Who gets it and what causes it?

It can affect all ages but is commonly seen in middle-aged women. New mothers, in particular, may develop the condition at 4-6 weeks after birth. In other patients it can be triggered by repetitive grasping movements, injuries to the wrist and inflammatory conditions such as Rheumatoid disease.


What are the signs and symptoms?

Patients mainly experience pain with movement of the wrist, particularly when trying to firmly grip objects or twist their wrist. The pain is located at the thumb side of the wrist overlying the two tendons. Swelling may also be noted. Some patients report a catching sensation when attempting to move the thumb.

What tests will I need?

The diagnosis is usually made during a consultation with a history and examination of your hand.

What is the treatment?

Avoiding activities that cause the pain, using a splint and taking anti-inflammatory medications may help improve symptoms.

Steroid injections into the tendon sheath act to reduce any inflammation in the tendon sheath and can have a good result in patients with early stages of the disease.

If symptoms fail to improve or worsen then surgical treatment is considered.

What does the surgical treatment involve?

The aim of surgery is to relieve the pressure on the tendons by opening the tendon sheath with a small incision. This gives more space for the tendons to move and stop them catching on the sheath.

Mr. Naqui performs De Quervain’s disease surgery at a number of hospitals around Manchester (see Hospitals page).

The surgery usually lasts 30 minutes and is a day case procedure. It can be performed under local, regional or general anaesthetic (see FAQs page).

The surgical scar is usually straight and 2 to 3cm long.

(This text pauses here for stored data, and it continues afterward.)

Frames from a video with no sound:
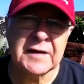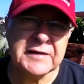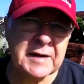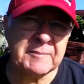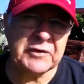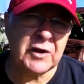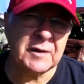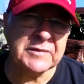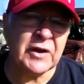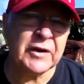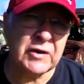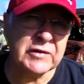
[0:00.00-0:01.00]
Sometimes
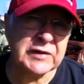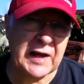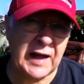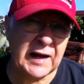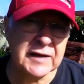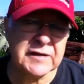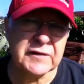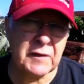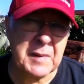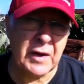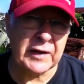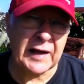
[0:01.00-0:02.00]
I use colours for
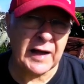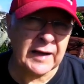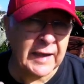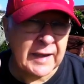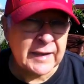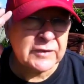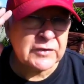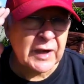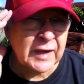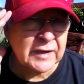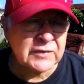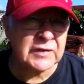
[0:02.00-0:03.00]
Motorkhana head
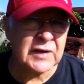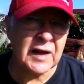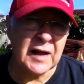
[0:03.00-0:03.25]
chants,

Fine stitches are usually used to close the wound. A dressing will be placed over the wound, which is usually reduced within 5 days.

What happens after the surgery?

Taking simple painkillers such as paracetamol regularly for the first 2 days after the operation will help to relieve any post-operative pain.

The stitches will be removed at 10-14 days after the operation either at your GP or back at the hand clinic.

Mr. Naqui and the hand therapist will provide you with specific wrist and thumb exercises to perform after surgery but early movements are encouraged.

When I can return to normal activity (work, driving, sports)?

For office workers around 1-2 weeks and for manual workers approximately 4-6 weeks off work is sufficient.
Driving can safely be resumed at 1-2 weeks.
Mr. Naqui will discuss with you regarding return to sports depending upon your particular sport.

What are the complications of surgery?

The complication rates are low but include infection, superficial nerve injury, persistent pain and recurrence of the disease.